- Неужели она делает ему авансы? - сказала г-жа Тюваш.
Бине покраснел до ушей. Эмма взяла его за руку.
- О, это уж слишком!
Тут она явно предложила ему нечто совершенно ужасное, ибо сборщик налогов - а ведь он был человек храбрый, он бился при Бауцене и Люцене, он защищал Париж от союзников и даже был представлен к кресту - вдруг, словно завидев змею, отскочил далеко назад и закричал:
- Сударыня! Понимаете ли вы, что говорите?..
- Таких женщин надо просто сечь! - сказала г-жа Тюваш".
Оттуда, чтобы передохнуть, она идет к Ролле, старой кормилице, и, ненадолго поверив, что появится Леон с деньгами, она "вдруг... вскрикнула и ударила себя по лбу: словно молния в глухой ночи, пронизала ей душу мысль о Родольфе. Он так добр, так деликатен, так великодушен! Да, наконец, если он даже поколеблется оказать ей эту услугу, она всегда может заставить его: довольно одного взгляда, чтобы вновь вызвать в нем погибшую любовь. И вот она пустилась в Ла-Юшетт, не замечая, что теперь сама бежит предлагать себя, сделать то, что недавно так возмущало ее, ни на секунду не видя в этом бесчестья". Выдуманная ею для тщеславного пошляка Родольфа история перекликается с реальным происшествием в начале книги, когда бегство реального нотариуса привело к смерти предшественницу Эммы, первую госпожу Бовари. Ласки Родольфа обрываются на ее мольбе дать взаймы 3000 франков.

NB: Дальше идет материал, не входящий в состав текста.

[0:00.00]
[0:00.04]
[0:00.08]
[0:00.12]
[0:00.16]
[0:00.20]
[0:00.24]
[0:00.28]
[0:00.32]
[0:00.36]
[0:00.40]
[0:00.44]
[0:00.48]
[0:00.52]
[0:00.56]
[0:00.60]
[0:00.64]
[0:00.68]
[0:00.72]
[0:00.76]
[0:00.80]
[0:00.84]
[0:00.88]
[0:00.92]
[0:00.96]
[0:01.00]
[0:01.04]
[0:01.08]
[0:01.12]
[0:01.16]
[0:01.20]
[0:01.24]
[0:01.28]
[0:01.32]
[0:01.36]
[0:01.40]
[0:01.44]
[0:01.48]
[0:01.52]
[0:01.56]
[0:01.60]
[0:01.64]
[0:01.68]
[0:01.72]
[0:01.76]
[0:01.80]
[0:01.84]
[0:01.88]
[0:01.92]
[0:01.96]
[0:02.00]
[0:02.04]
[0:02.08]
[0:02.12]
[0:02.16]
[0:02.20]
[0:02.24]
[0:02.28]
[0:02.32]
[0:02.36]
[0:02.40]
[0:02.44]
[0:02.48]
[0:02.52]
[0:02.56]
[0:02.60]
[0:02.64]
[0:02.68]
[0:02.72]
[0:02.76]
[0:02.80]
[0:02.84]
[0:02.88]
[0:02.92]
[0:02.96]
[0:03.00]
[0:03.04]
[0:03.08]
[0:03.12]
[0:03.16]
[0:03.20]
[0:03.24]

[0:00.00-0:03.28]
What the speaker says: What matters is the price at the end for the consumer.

"Ах, вот зачем она пришла!" - сразу побледнев, подумал Родольф. И очень спокойно ответил:
- У меня нет денег, сударыня.
Он не лгал. Будь у него деньги, он, конечно, дал бы, хотя делать такие великолепные жесты вообще не слишком приятно: ведь денежная просьба - это самое расхолаживающее, самое опасное из всех испытаний любви.

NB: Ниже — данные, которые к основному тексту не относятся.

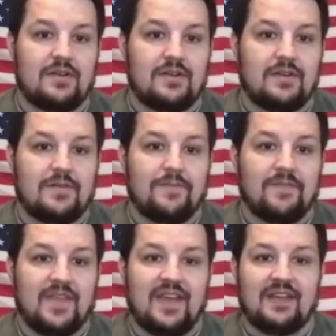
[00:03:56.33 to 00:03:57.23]

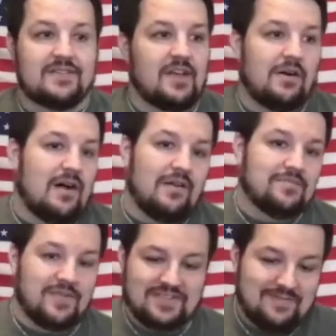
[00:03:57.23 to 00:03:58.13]
And so
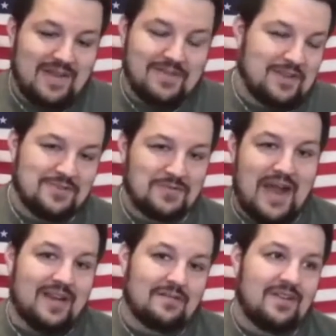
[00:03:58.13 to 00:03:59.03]
sometimes I'll use
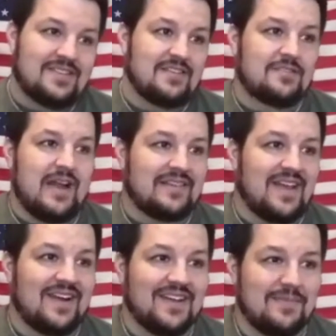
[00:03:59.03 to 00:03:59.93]
Rocket Reach and track
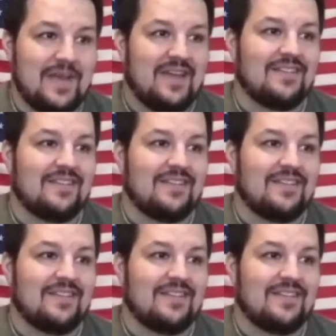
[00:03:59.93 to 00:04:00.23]
down an email,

Несколько минут Эмма глядела на него молча.
- У тебя нет!..
Она несколько раз повторила:
- У тебя нет!.. Мне бы следовало избавить себя от этого последнего унижения. Ты никогда не любил меня! Ты не лучше других!..
- У меня нет денег! - отвечал Родольф с тем непоколебимым спокойствием, которым, словно щитом, прикрывается сдержанный гнев.
Эмма вышла... Земля под ногами была податливее воды, борозды колыхались, как огромные бушующие коричневые волны. Все мысли, все воспоминания, какие только были в ней, вырвались сразу, словно тысячи огней гигантского фейерверка. Она увидела отца, кабинет Лере, комнату в гостинице "Булонь", другой пейзаж... Она сходила с ума, ей стало страшно, и она кое-как заставила себя очнуться - правда, не до конца: она все не могла вспомнить причину своего ужасного состояния - денежные дела. Она страдала только от любви, она ощущала, как вся ее душа уходит в это воспоминание, так умирающий чувствует в агонии, что жизнь вытекает из него сквозь кровоточащую рану...
Потом в каком-то героическом порыве, почти радостно, бегом спустилась с холма, миновала коровий выгон, тропинку, дорогу, рынок - и очутилась перед аптекой". Она выманивает у Жюстена ключ от каморки. "Ключ повернулся в скважине, и Эмма двинулась прямо к третьей полке - так верно вела ее память, - схватила синюю банку, вырвала из нее пробку, засунула руку внутрь и, вынув горсть белого порошка, тут же принялась глотать.
- Перестаньте! - закричал, бросаясь на нее, Жюстен.
- Молчи! Придут...
Он был в отчаянии, он хотел звать на помощь.
- Не говори никому, а то за все ответит твой хозяин.
И, внезапно успокоившись, словно в безмятежном сознании исполненного долга, она ушла".
Ход ее агонии до самого конца описан с беспощадными клиническими подробностями:
"И тотчас грудь ее задышала необычайно часто.